EXERCISE:
Give exactly the lines from the one with "[0:00.00-0:01.00]" through the final line of the listing below, both included, leaving out any pictures.

DATA TO USE:
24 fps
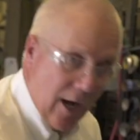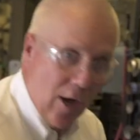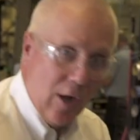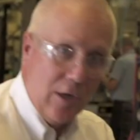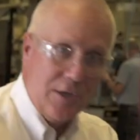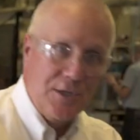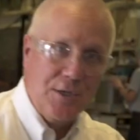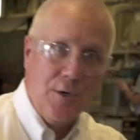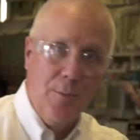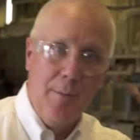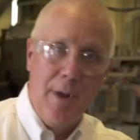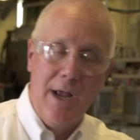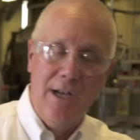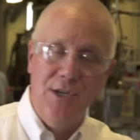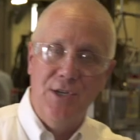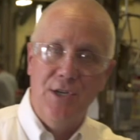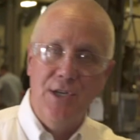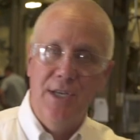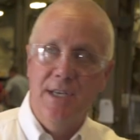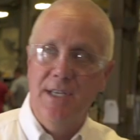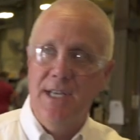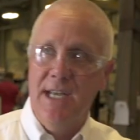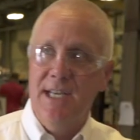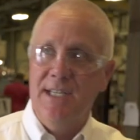I also
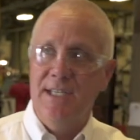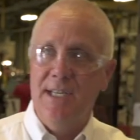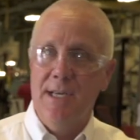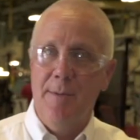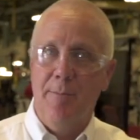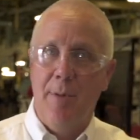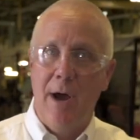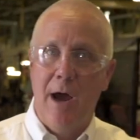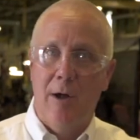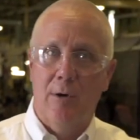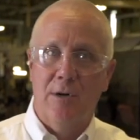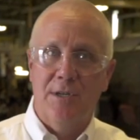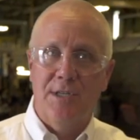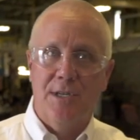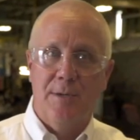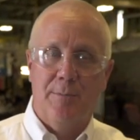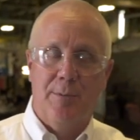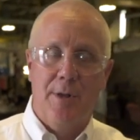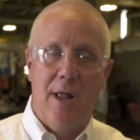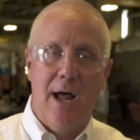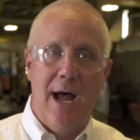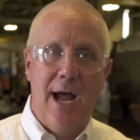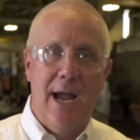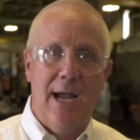mentioned DC power
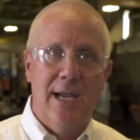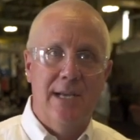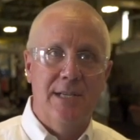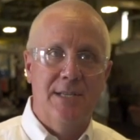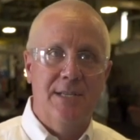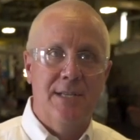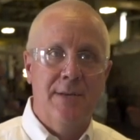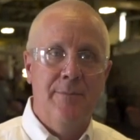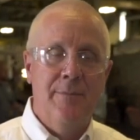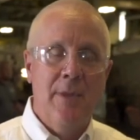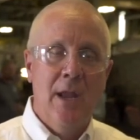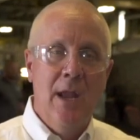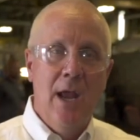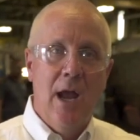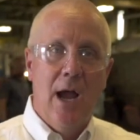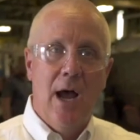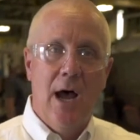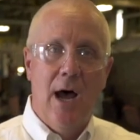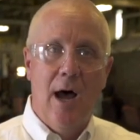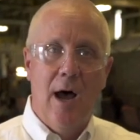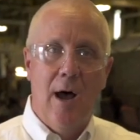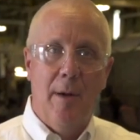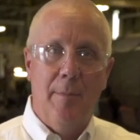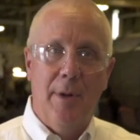supplies.
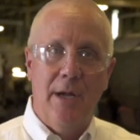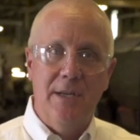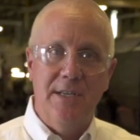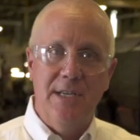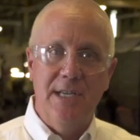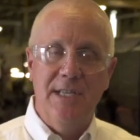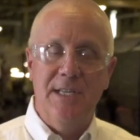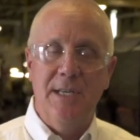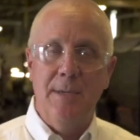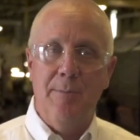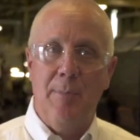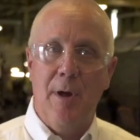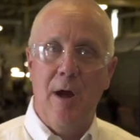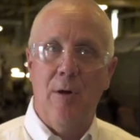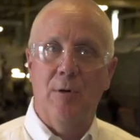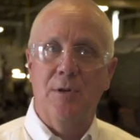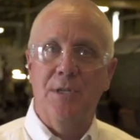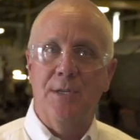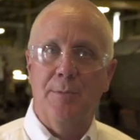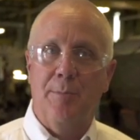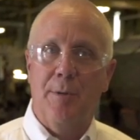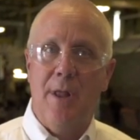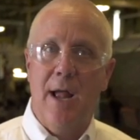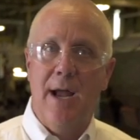A DC power
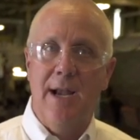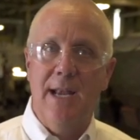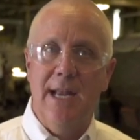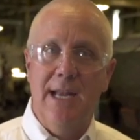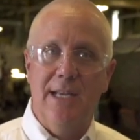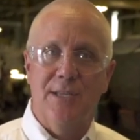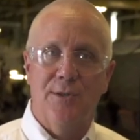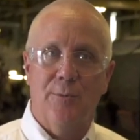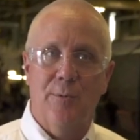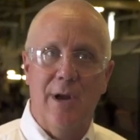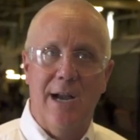supply needs a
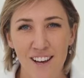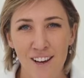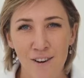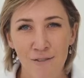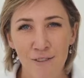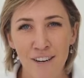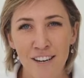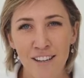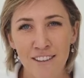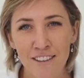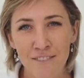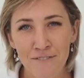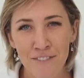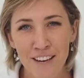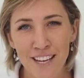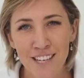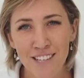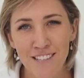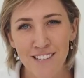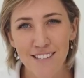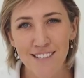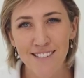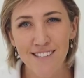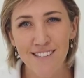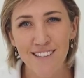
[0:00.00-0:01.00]
One of the
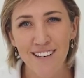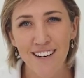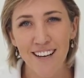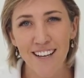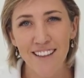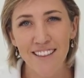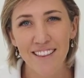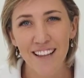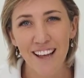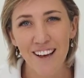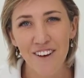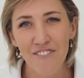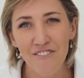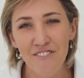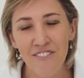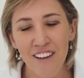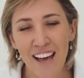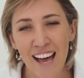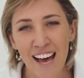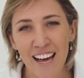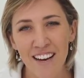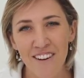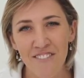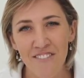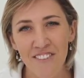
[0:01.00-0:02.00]
features that I love
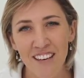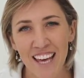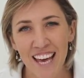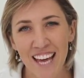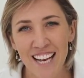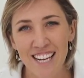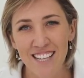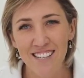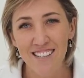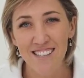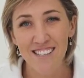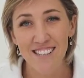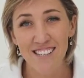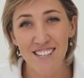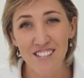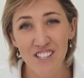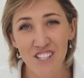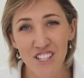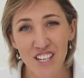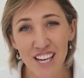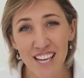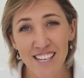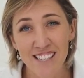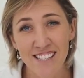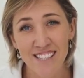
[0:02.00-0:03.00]
out of Canon's
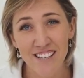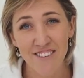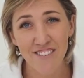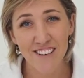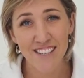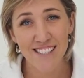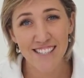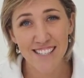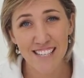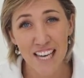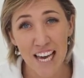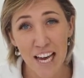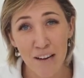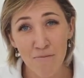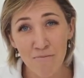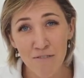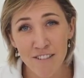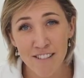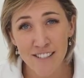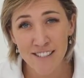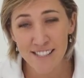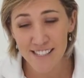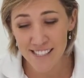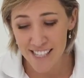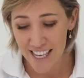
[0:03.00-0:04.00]
G series
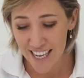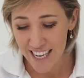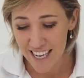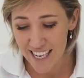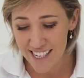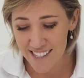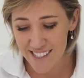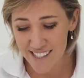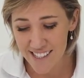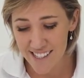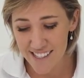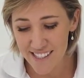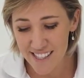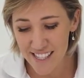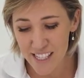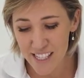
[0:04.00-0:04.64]
cameras is this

SOLUTION FOR THIS PROBLEM:
[0:00.00-0:01.00]
One of the
[0:01.00-0:02.00]
features that I love
[0:02.00-0:03.00]
out of Canon's
[0:03.00-0:04.00]
G series
[0:04.00-0:04.64]
cameras is this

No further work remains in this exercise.